[Prompt] Read through the records. Copy each line that has the word "video".

┌─ Supplied material

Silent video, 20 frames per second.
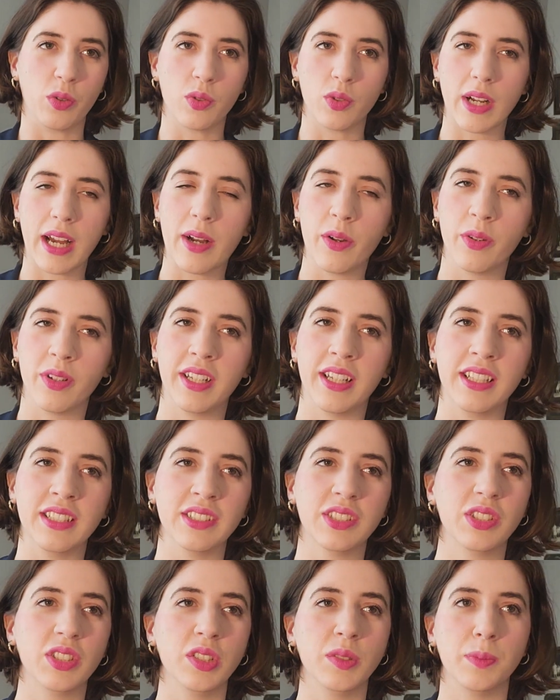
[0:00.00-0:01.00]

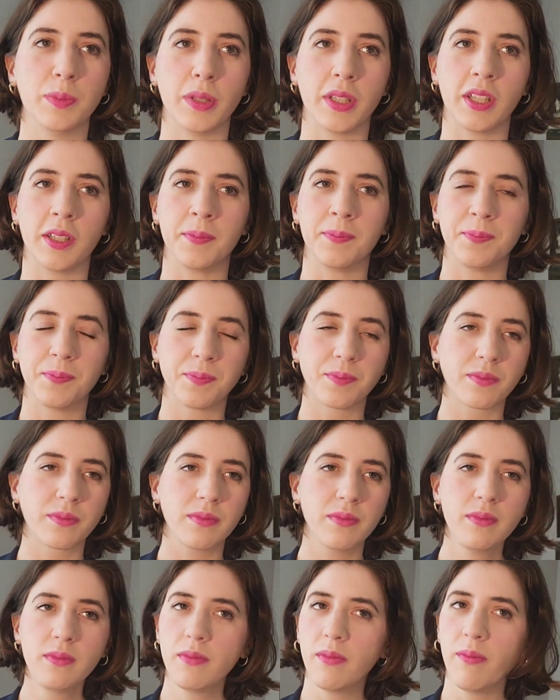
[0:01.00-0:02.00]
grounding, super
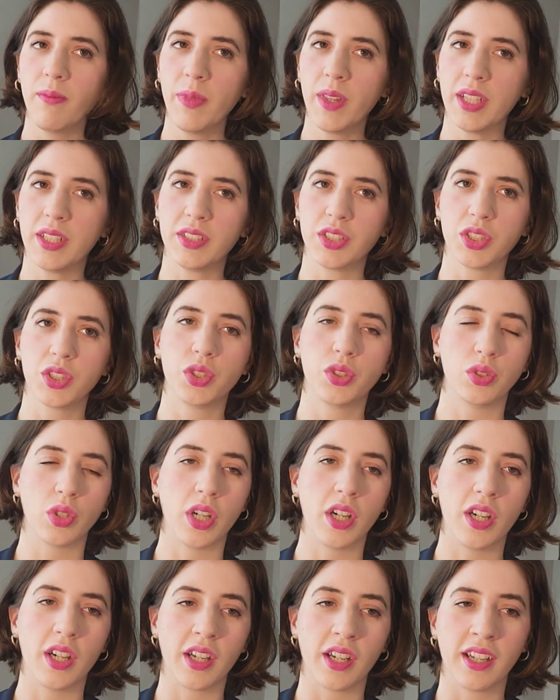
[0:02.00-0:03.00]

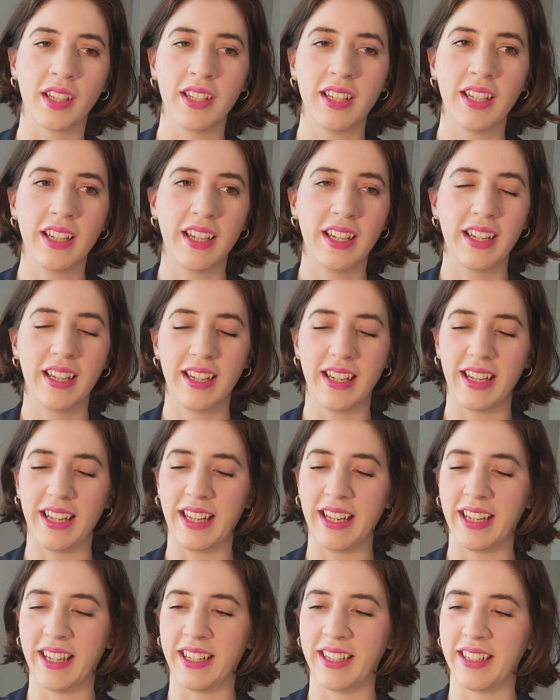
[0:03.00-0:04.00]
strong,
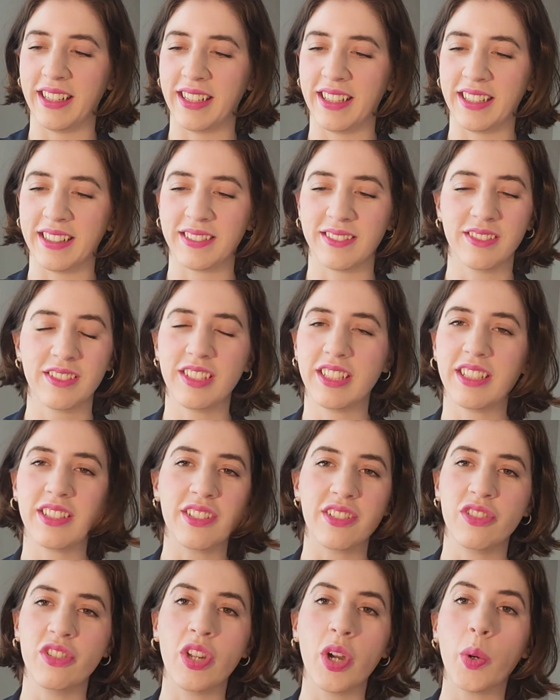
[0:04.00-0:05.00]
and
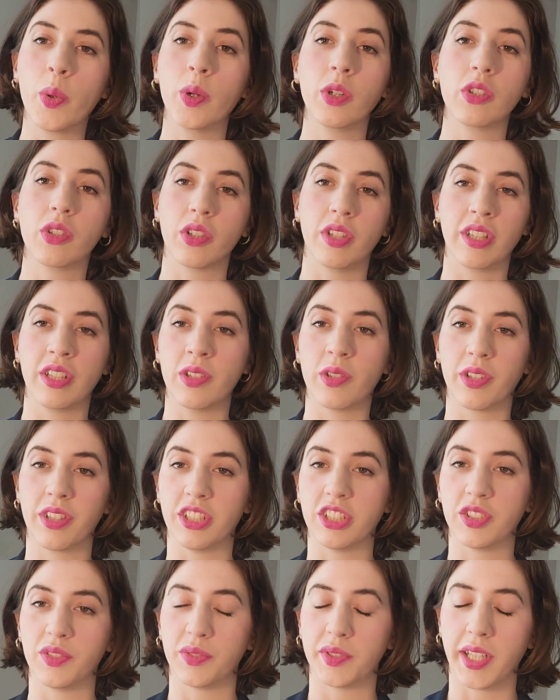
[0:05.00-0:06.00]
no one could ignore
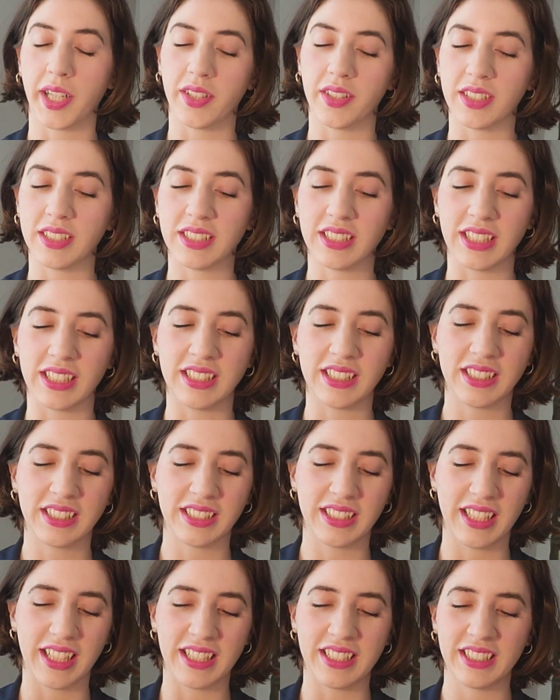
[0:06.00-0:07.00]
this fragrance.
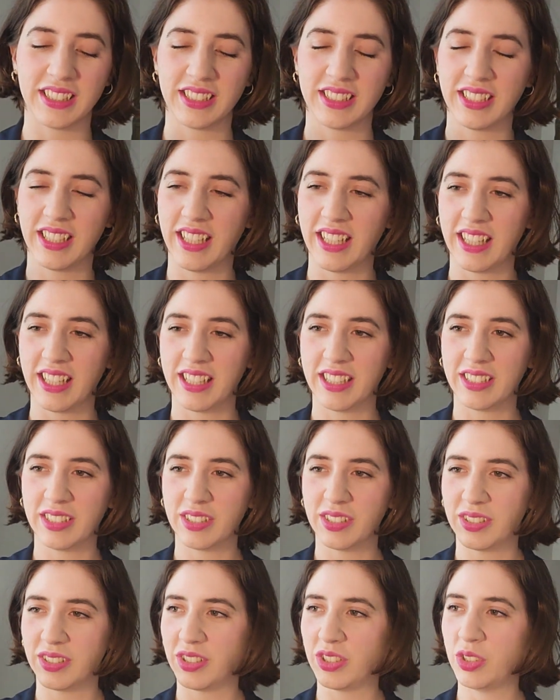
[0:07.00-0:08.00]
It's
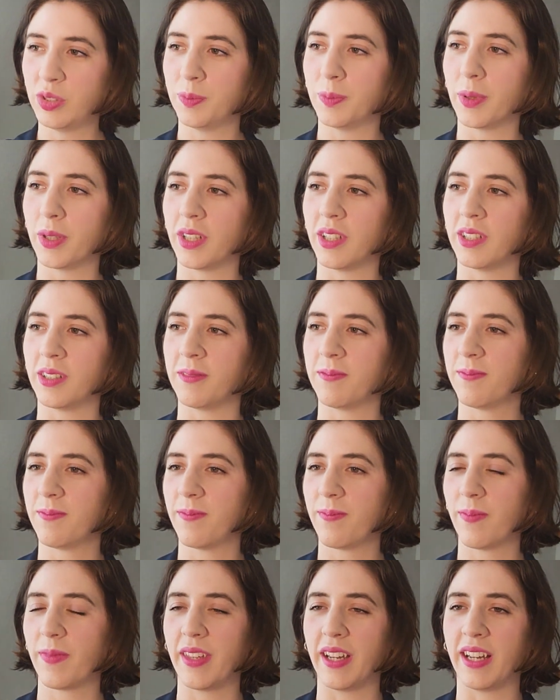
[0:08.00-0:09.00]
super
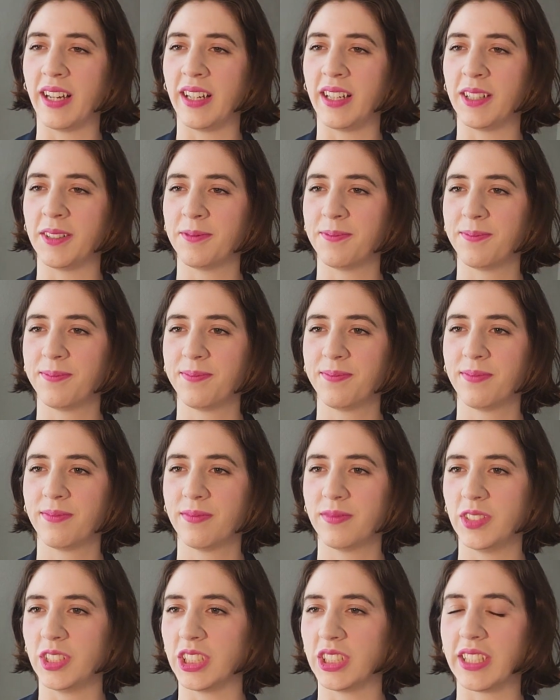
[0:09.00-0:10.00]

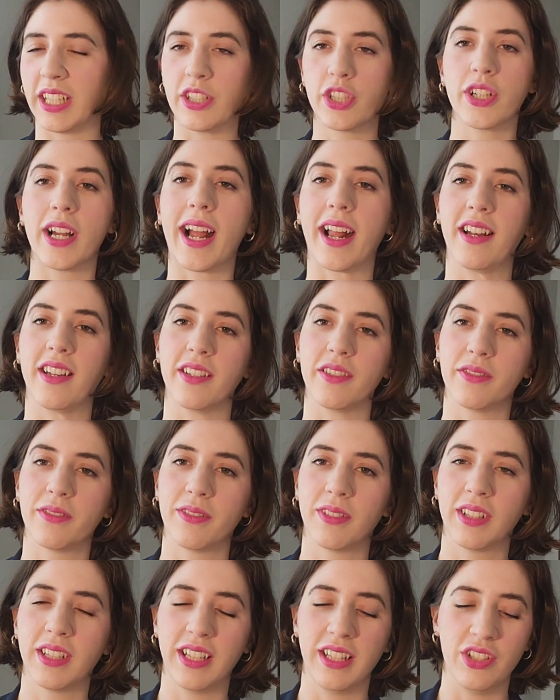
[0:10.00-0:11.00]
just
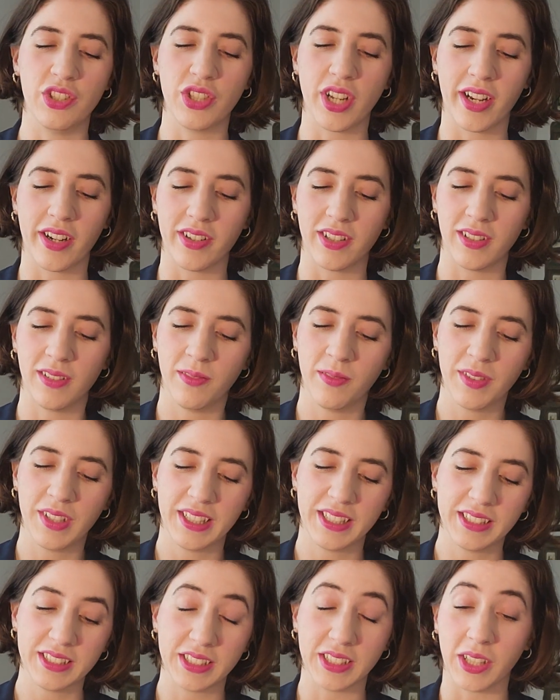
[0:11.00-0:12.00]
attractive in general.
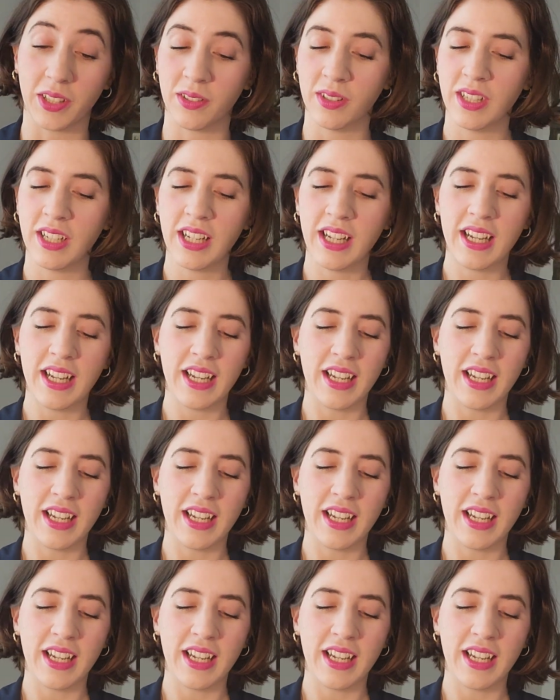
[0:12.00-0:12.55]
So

└─
┌─ Supplied material

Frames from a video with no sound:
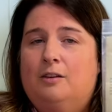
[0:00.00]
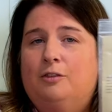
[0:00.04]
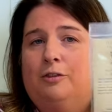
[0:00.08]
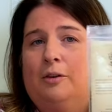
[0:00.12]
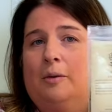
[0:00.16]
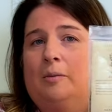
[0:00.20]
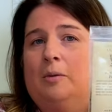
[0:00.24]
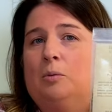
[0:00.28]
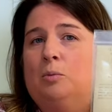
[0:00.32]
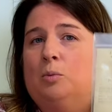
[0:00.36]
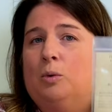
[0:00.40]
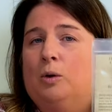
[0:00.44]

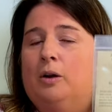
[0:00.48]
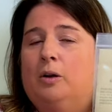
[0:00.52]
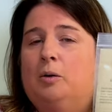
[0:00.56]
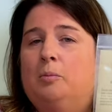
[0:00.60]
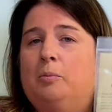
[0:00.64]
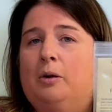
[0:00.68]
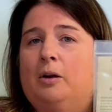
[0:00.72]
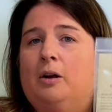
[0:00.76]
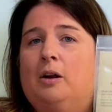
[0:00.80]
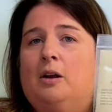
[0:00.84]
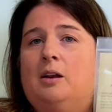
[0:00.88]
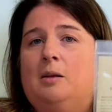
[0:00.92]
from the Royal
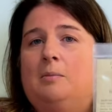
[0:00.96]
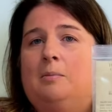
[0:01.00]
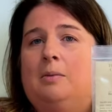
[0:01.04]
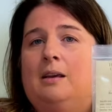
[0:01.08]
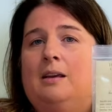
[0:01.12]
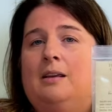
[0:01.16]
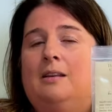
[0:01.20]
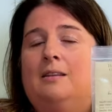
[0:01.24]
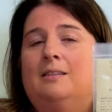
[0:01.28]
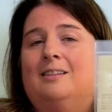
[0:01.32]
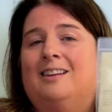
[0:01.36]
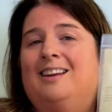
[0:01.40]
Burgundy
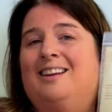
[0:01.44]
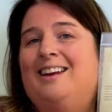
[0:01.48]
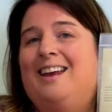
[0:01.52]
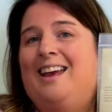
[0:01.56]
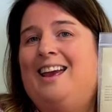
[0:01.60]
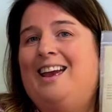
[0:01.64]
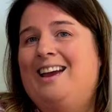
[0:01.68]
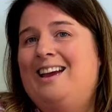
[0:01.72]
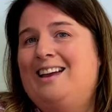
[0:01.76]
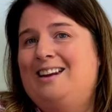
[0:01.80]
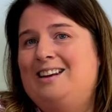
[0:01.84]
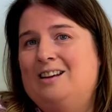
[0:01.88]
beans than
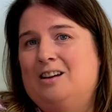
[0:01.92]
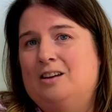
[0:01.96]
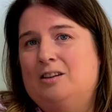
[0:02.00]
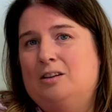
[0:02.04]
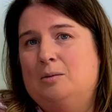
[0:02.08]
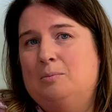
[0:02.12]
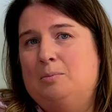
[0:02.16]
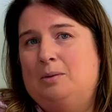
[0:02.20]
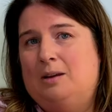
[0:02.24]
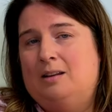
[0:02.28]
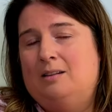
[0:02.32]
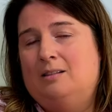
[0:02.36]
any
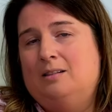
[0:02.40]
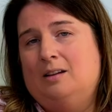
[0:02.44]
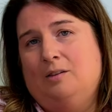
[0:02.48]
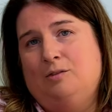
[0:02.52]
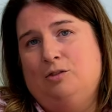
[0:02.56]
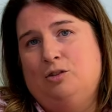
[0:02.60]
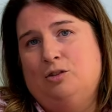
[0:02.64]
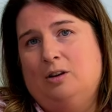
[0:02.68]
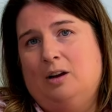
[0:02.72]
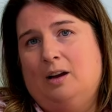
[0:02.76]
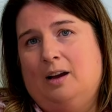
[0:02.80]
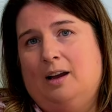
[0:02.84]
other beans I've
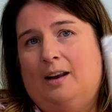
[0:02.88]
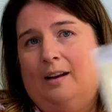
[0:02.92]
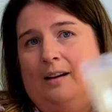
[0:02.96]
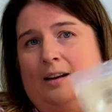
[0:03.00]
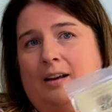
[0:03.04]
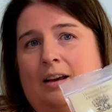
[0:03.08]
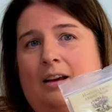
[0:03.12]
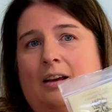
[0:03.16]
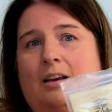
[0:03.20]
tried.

└─

[Task output]
Silent video, 20 frames per second.
Frames from a video with no sound:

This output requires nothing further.